Novel Peptide-Drug Conjugate Shows Strong Anti-Glioma and Anti-Angiogenesis Effects

Glioma is a highly aggressive and often fatal form of brain cancer, characterized by rapid growth and resistance to conventional therapies. A key challenge in treating these tumors is their extensive vascularization, meaning they rely heavily on new blood vessel formation (angiogenesis) for nutrient supply and growth. Current treatments often struggle with effective drug delivery across the blood-brain barrier and lack tumor specificity, leading to significant off-target effects. This study addresses the need for targeted therapies that can effectively deliver cytotoxic agents to glioma cells while simultaneously inhibiting tumor angiogenesis, leveraging the overexpression of Neuropilin-1 (NRP1) on both tumor cells and tumor vasculature.

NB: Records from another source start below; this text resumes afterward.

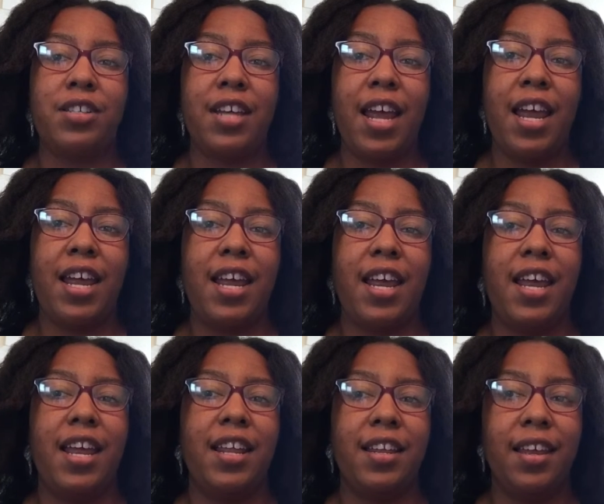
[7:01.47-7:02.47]
day.
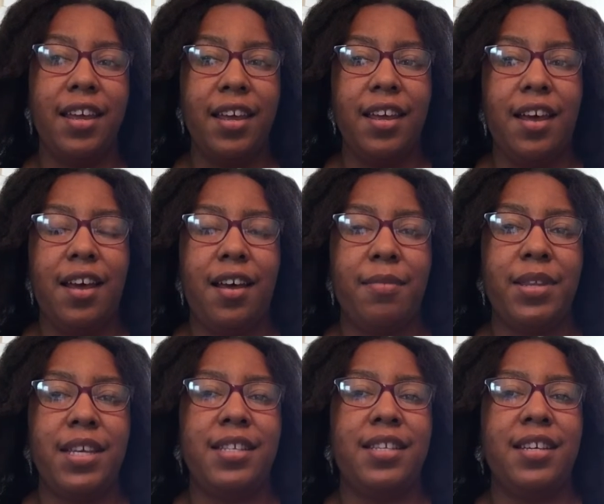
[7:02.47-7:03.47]
And
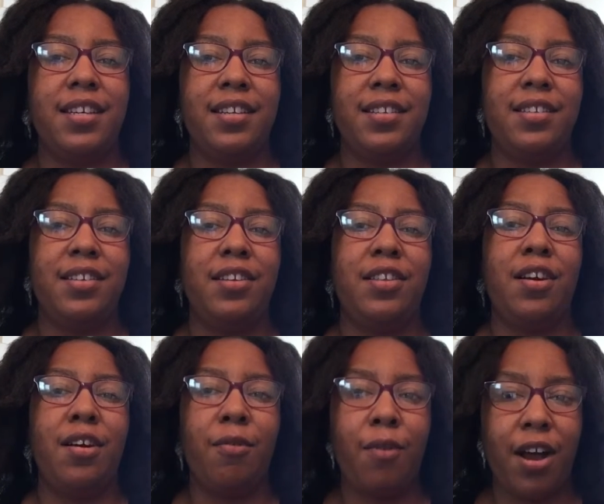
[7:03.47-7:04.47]
this is
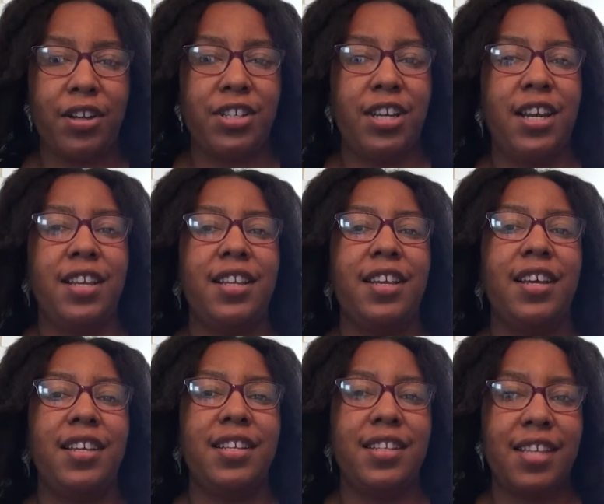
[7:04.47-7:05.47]
the washing,
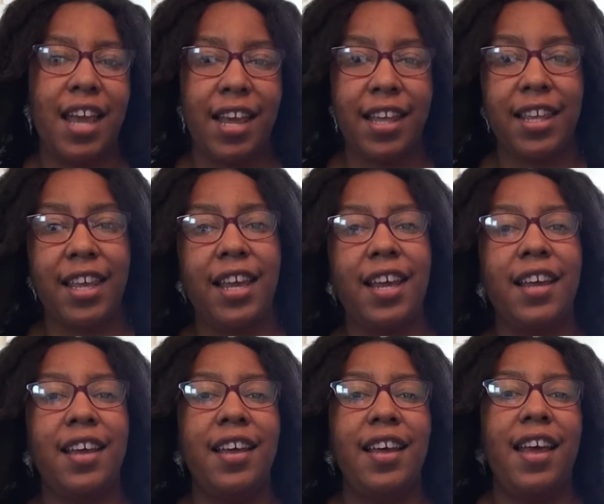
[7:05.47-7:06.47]
the
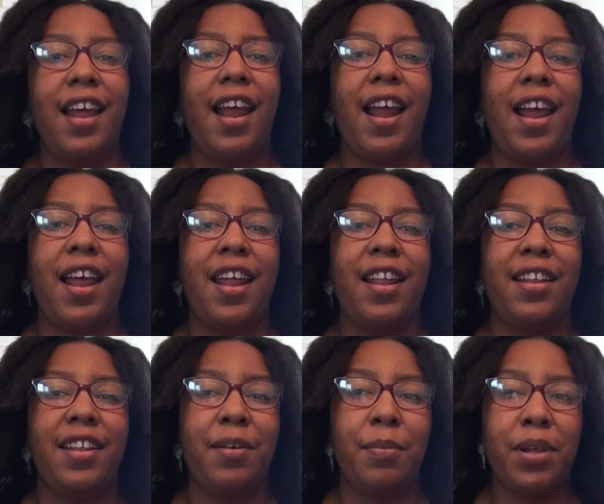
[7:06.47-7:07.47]
detangling,
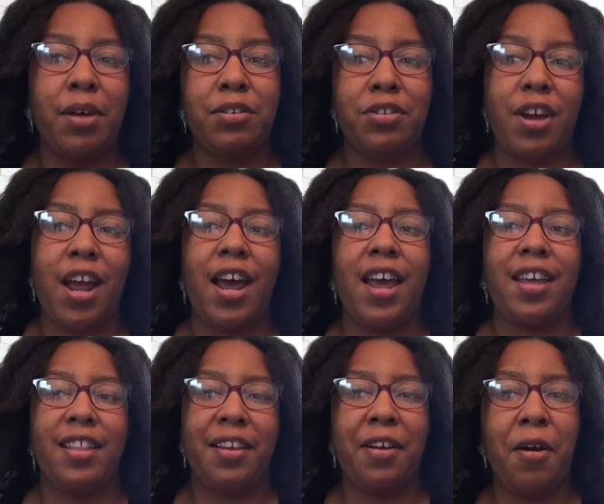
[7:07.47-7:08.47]
and the blow dry,
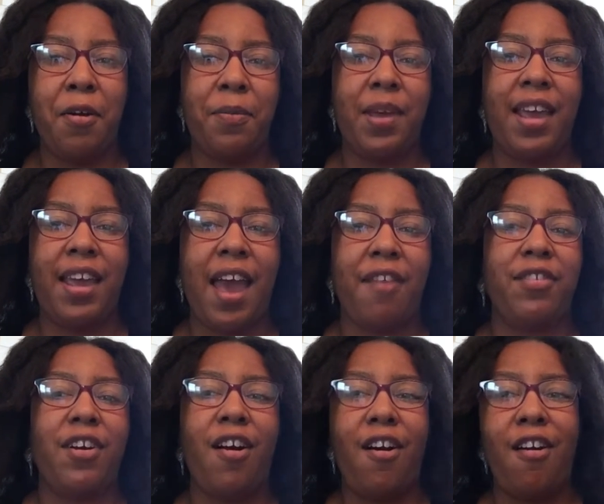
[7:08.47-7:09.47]
the combing.
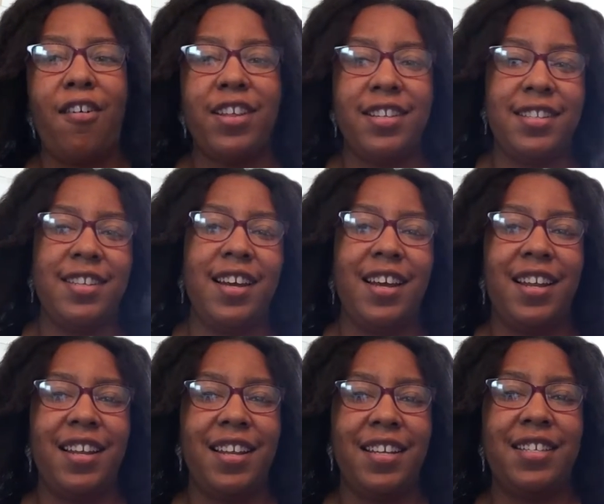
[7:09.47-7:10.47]
After all it's
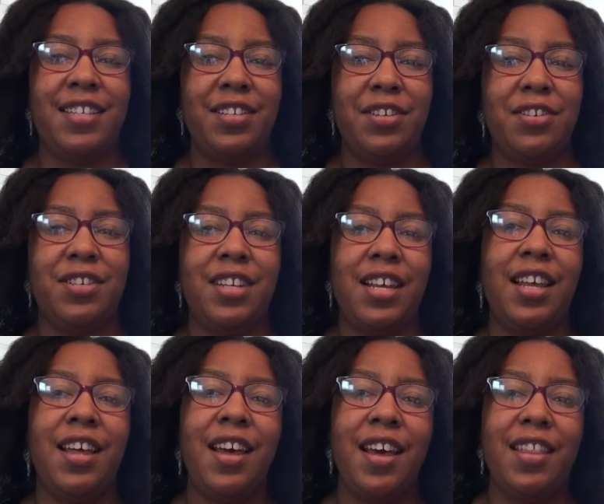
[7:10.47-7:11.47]
done, this is
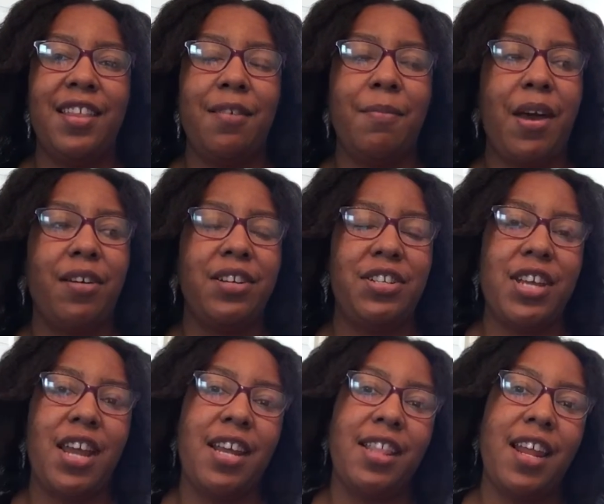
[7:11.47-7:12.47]
usually the amount of
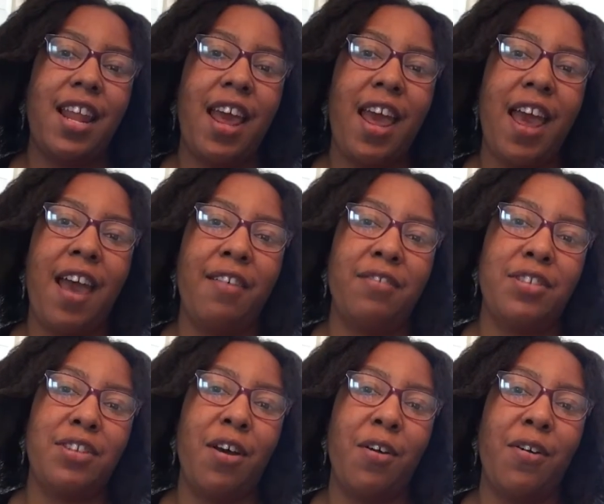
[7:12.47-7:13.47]
shedding that I have,
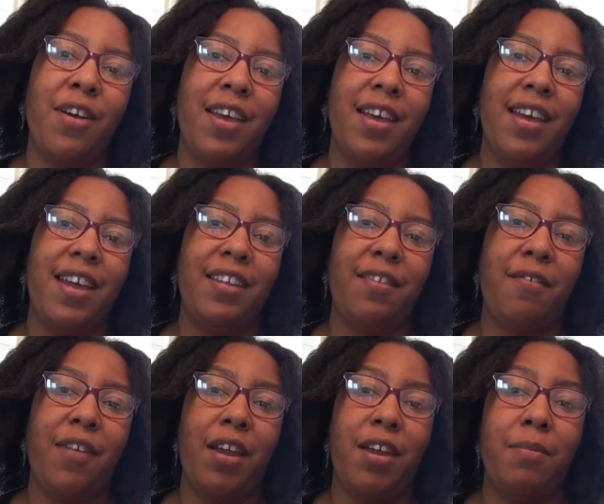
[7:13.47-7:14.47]
so it's
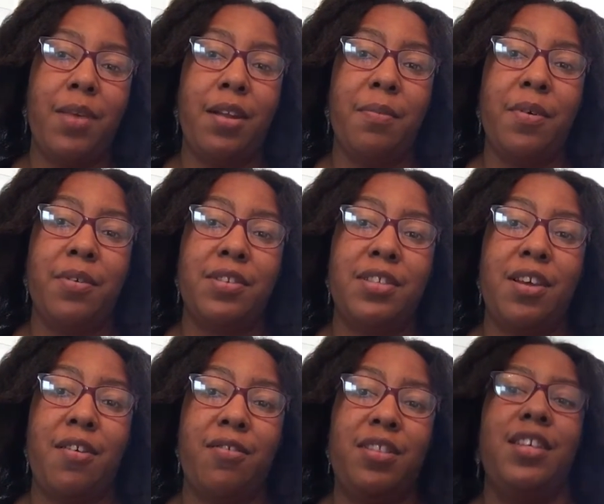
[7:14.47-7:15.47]
very minimal.
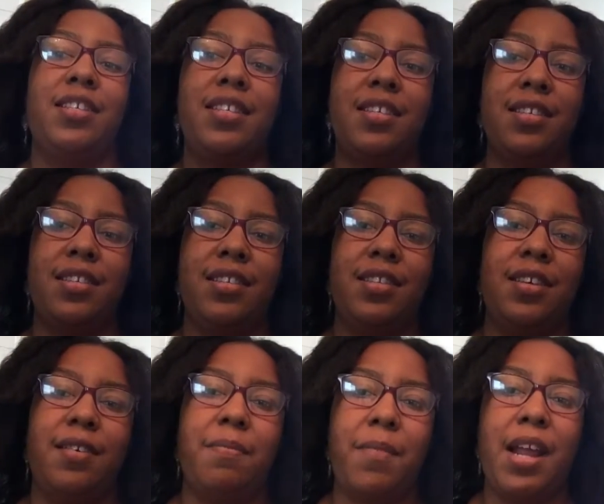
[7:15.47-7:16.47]
So this is
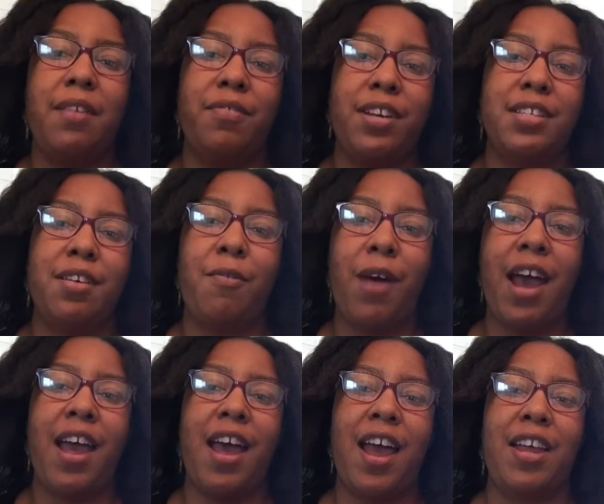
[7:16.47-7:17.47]
the main reason
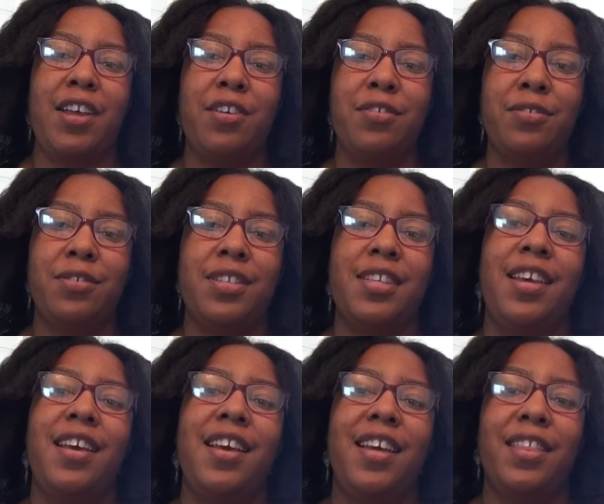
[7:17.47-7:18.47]
why I use
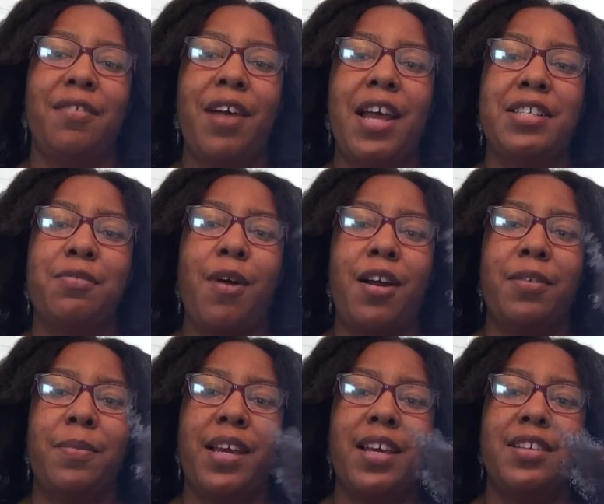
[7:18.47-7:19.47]
the rice water,
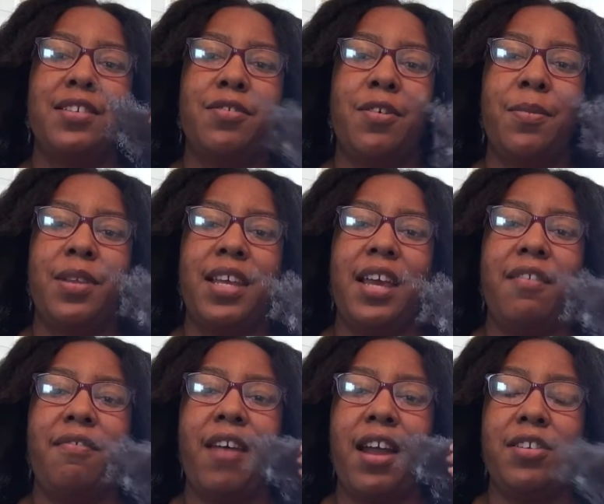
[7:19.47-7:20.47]
because normally
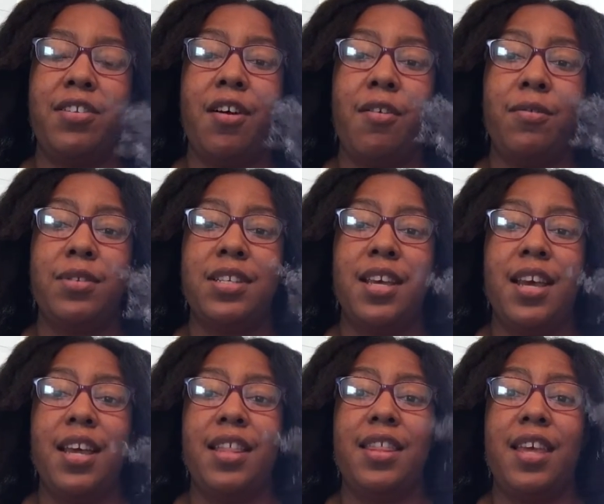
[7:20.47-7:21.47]
if I don't,
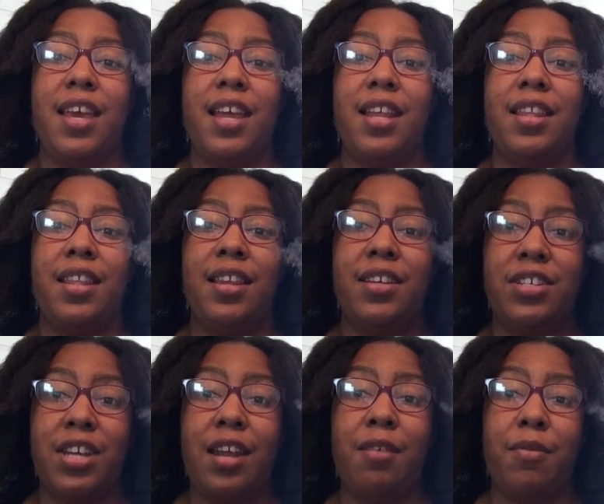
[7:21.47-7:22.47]
then the
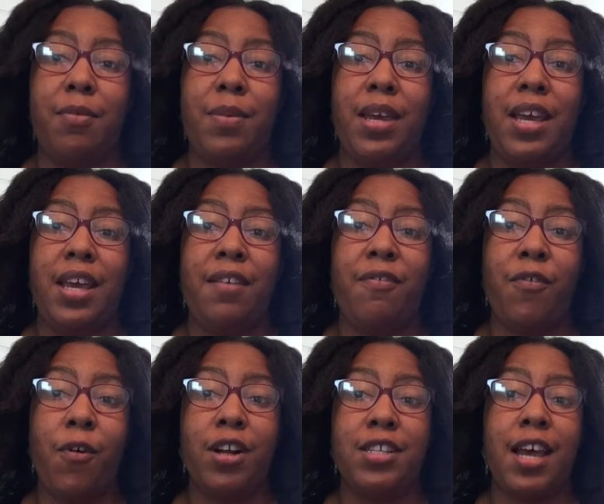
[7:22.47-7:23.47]
shedding would be
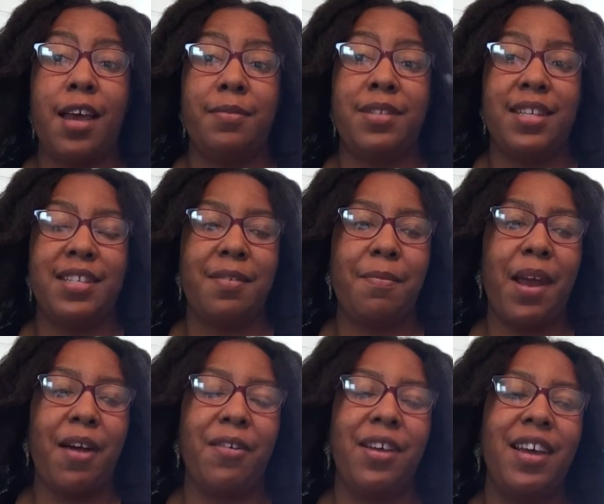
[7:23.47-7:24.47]
4 times this
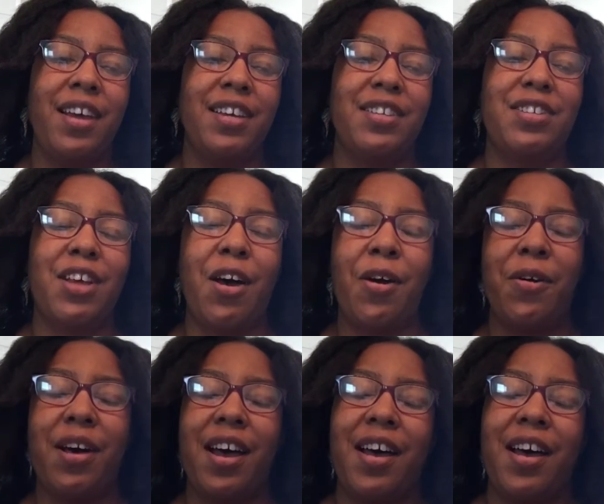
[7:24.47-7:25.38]
amount. So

The NRP1-PDC demonstrated significant anti-tumor efficacy in the glioblastoma model. Animals treated with 1.0 mg/kg NRP1-PDC showed a 65% reduction in tumor volume compared to vehicle controls (p<0.001), while the 0.5 mg/kg dose resulted in a 43% reduction (p<0.01). This targeted approach also significantly impacted tumor vascularization. > The most striking finding was that the high-dose NRP1-PDC group exhibited a 78% decrease in tumor microvessel density (a measure of angiogenesis) compared to controls (p<0.0001), indicating potent antiangiogenic activity. Furthermore, the NRP1-PDC treatment led to a 2.5-fold increase in apoptotic markers within tumor cells and a 3-fold decrease in proliferation markers, suggesting direct cytotoxic effects and growth inhibition. No significant body weight loss or adverse events were observed, indicating a favorable safety profile at the tested doses.